> What the task asks
Using the data below, determine the number of lines that include the string "Silent". Write only that number.

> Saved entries
########################################

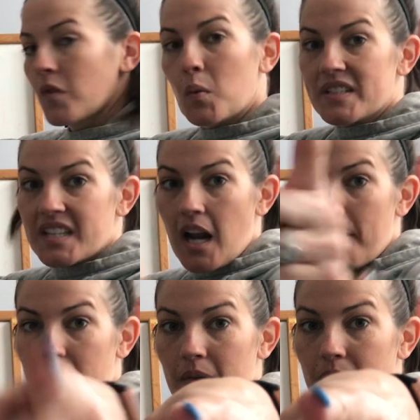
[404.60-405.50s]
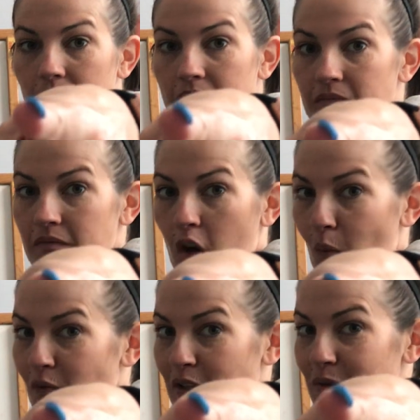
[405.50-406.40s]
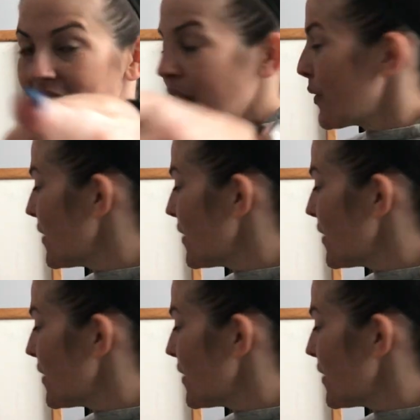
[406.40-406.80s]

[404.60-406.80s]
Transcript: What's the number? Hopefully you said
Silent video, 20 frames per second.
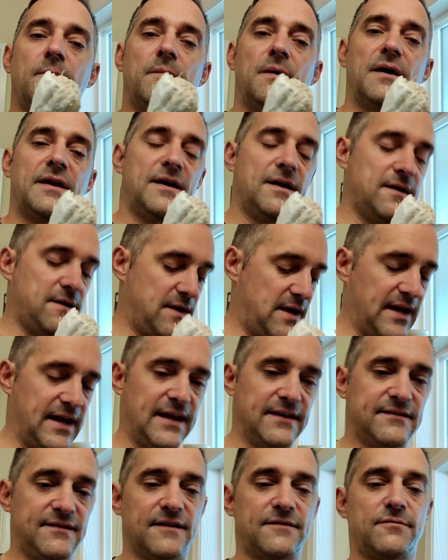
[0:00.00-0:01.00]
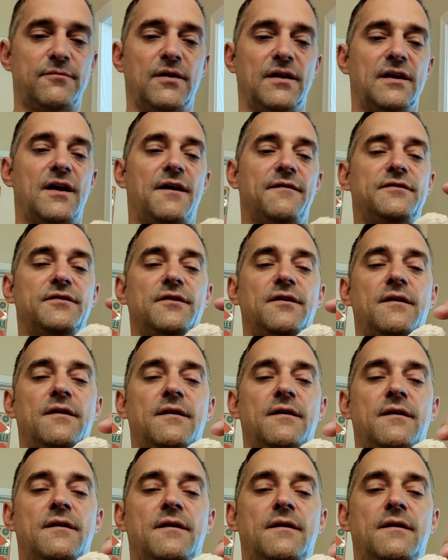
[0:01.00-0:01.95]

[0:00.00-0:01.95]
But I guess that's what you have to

########################################

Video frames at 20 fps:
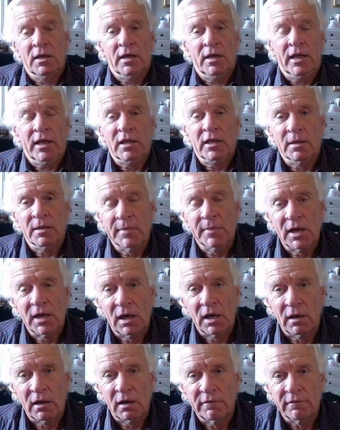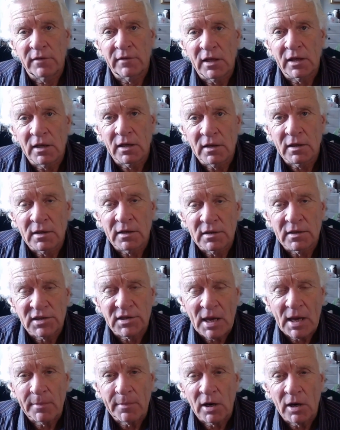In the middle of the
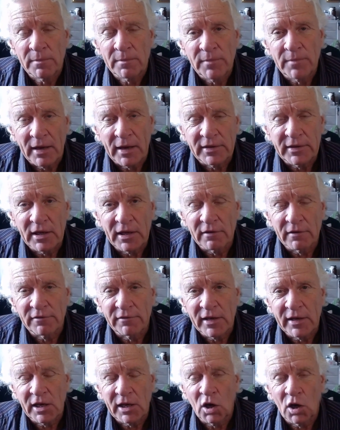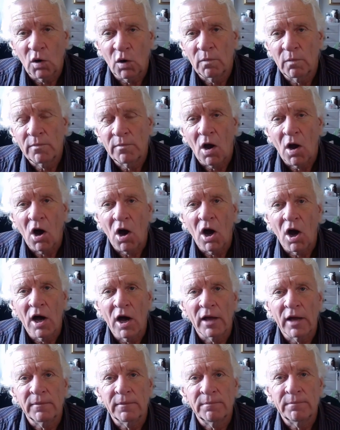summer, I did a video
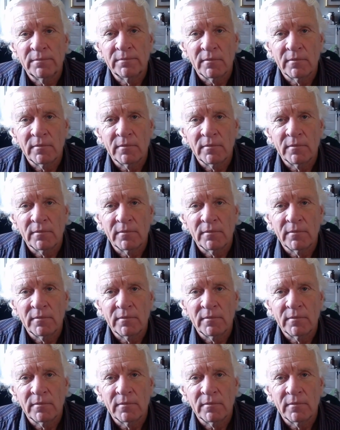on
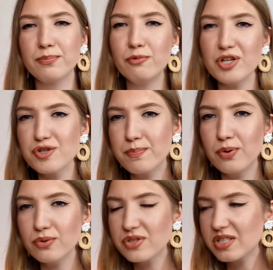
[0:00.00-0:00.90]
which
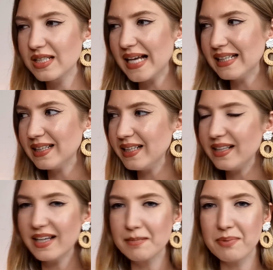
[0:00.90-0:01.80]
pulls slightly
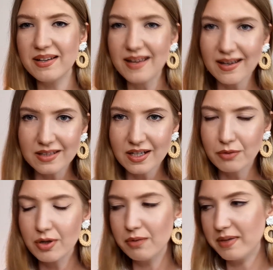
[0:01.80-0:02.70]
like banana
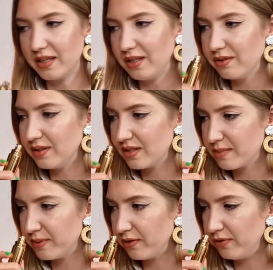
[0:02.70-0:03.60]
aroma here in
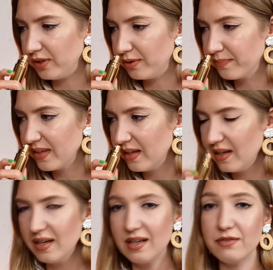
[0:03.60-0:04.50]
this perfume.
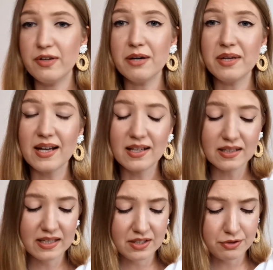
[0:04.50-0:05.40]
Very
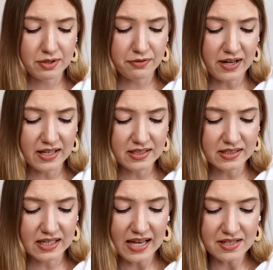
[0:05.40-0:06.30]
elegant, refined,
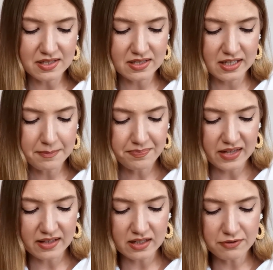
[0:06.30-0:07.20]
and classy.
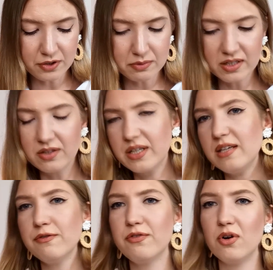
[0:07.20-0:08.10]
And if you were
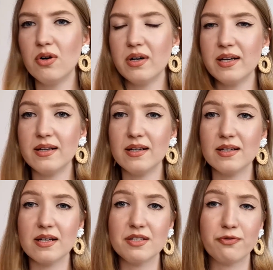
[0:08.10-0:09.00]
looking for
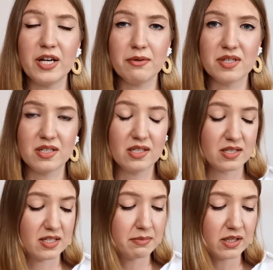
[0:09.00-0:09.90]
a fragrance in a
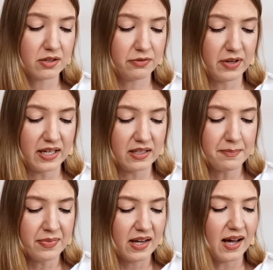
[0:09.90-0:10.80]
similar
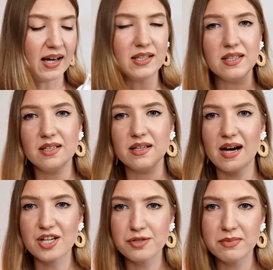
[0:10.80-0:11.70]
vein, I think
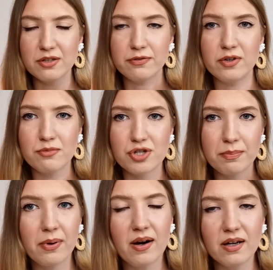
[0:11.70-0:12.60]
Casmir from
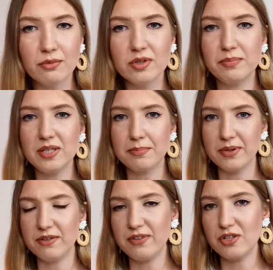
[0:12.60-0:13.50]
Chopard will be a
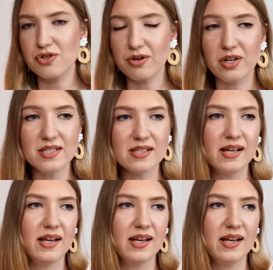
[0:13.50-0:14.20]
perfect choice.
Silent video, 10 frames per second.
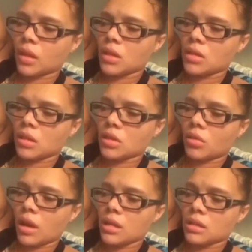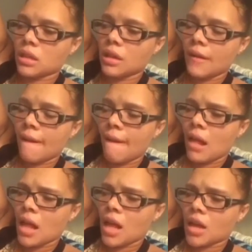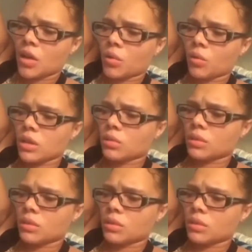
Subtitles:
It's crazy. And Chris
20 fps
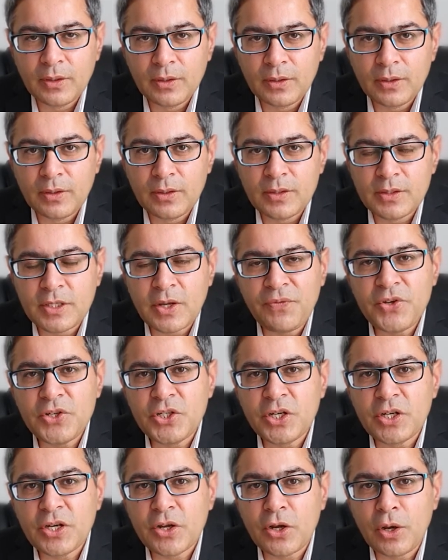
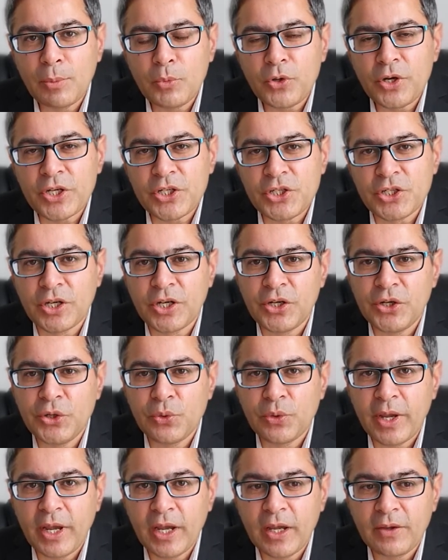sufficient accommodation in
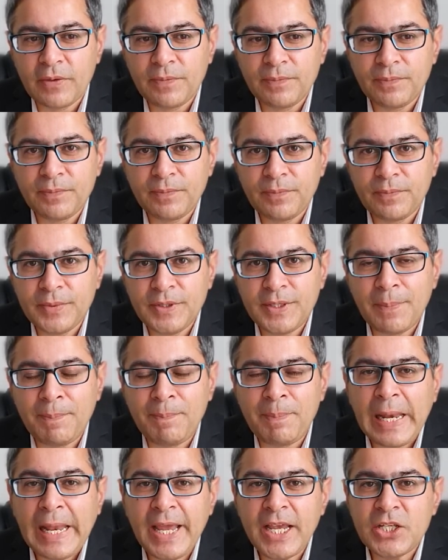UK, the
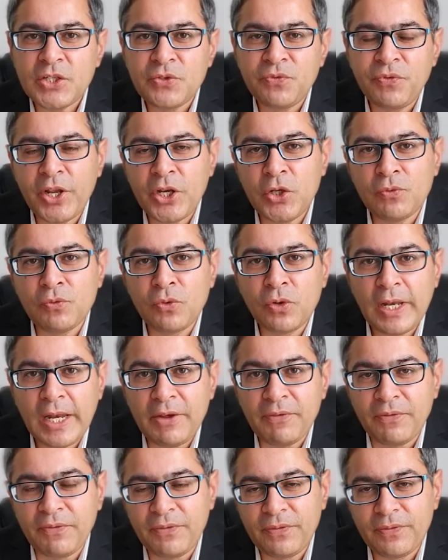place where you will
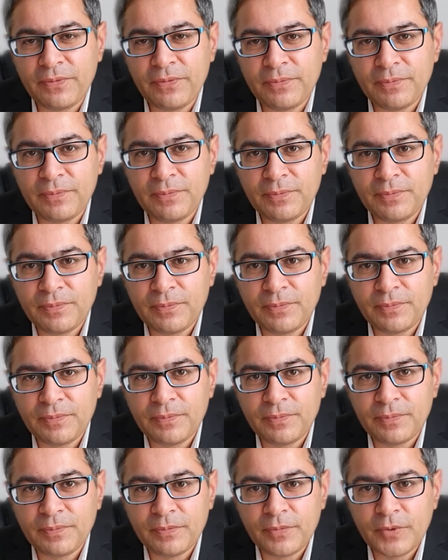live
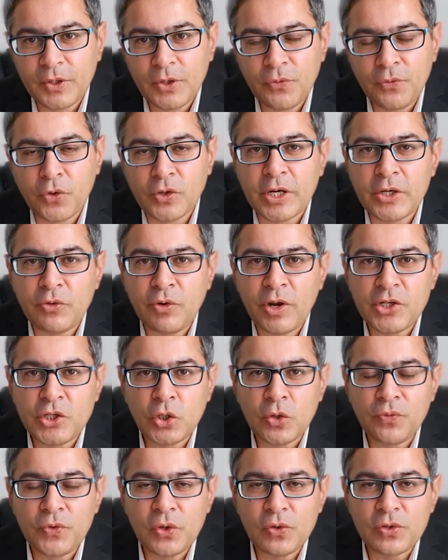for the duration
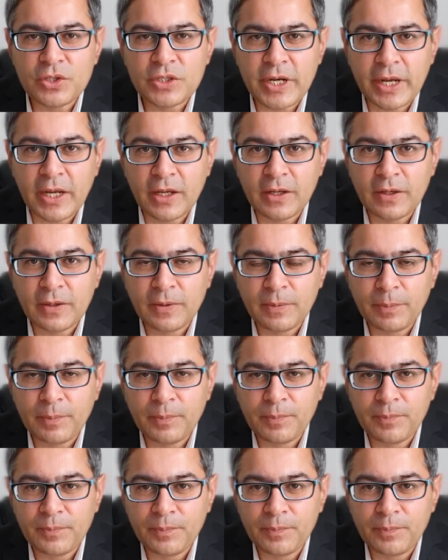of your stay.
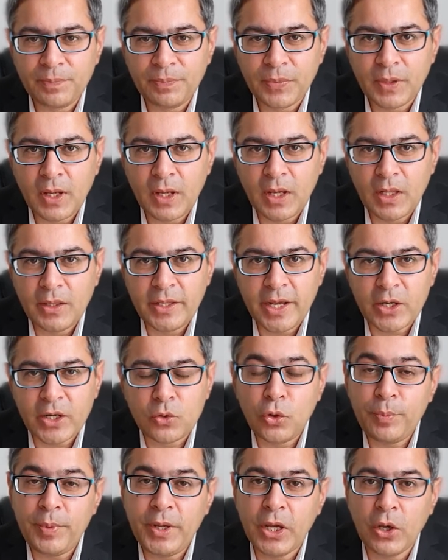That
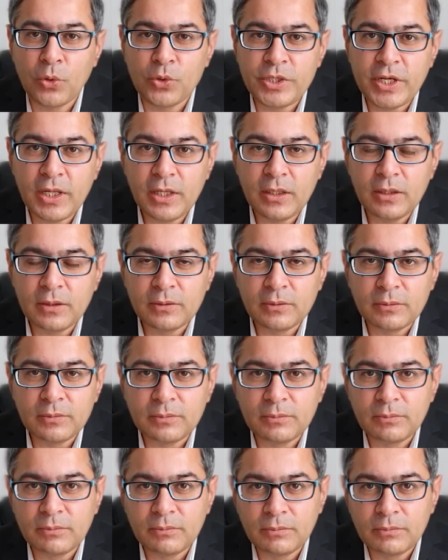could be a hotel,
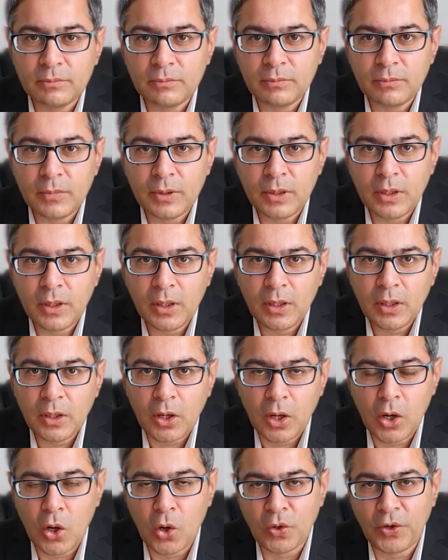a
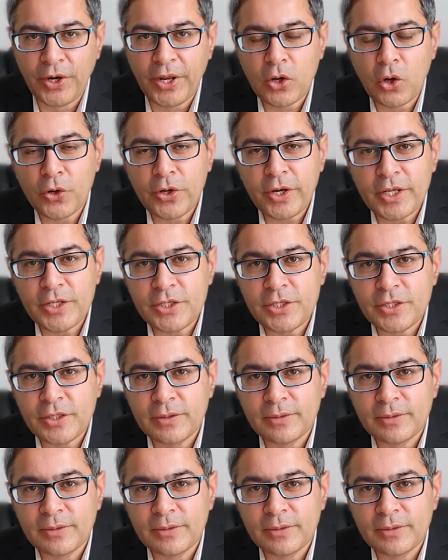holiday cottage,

########################################

> Task solution
2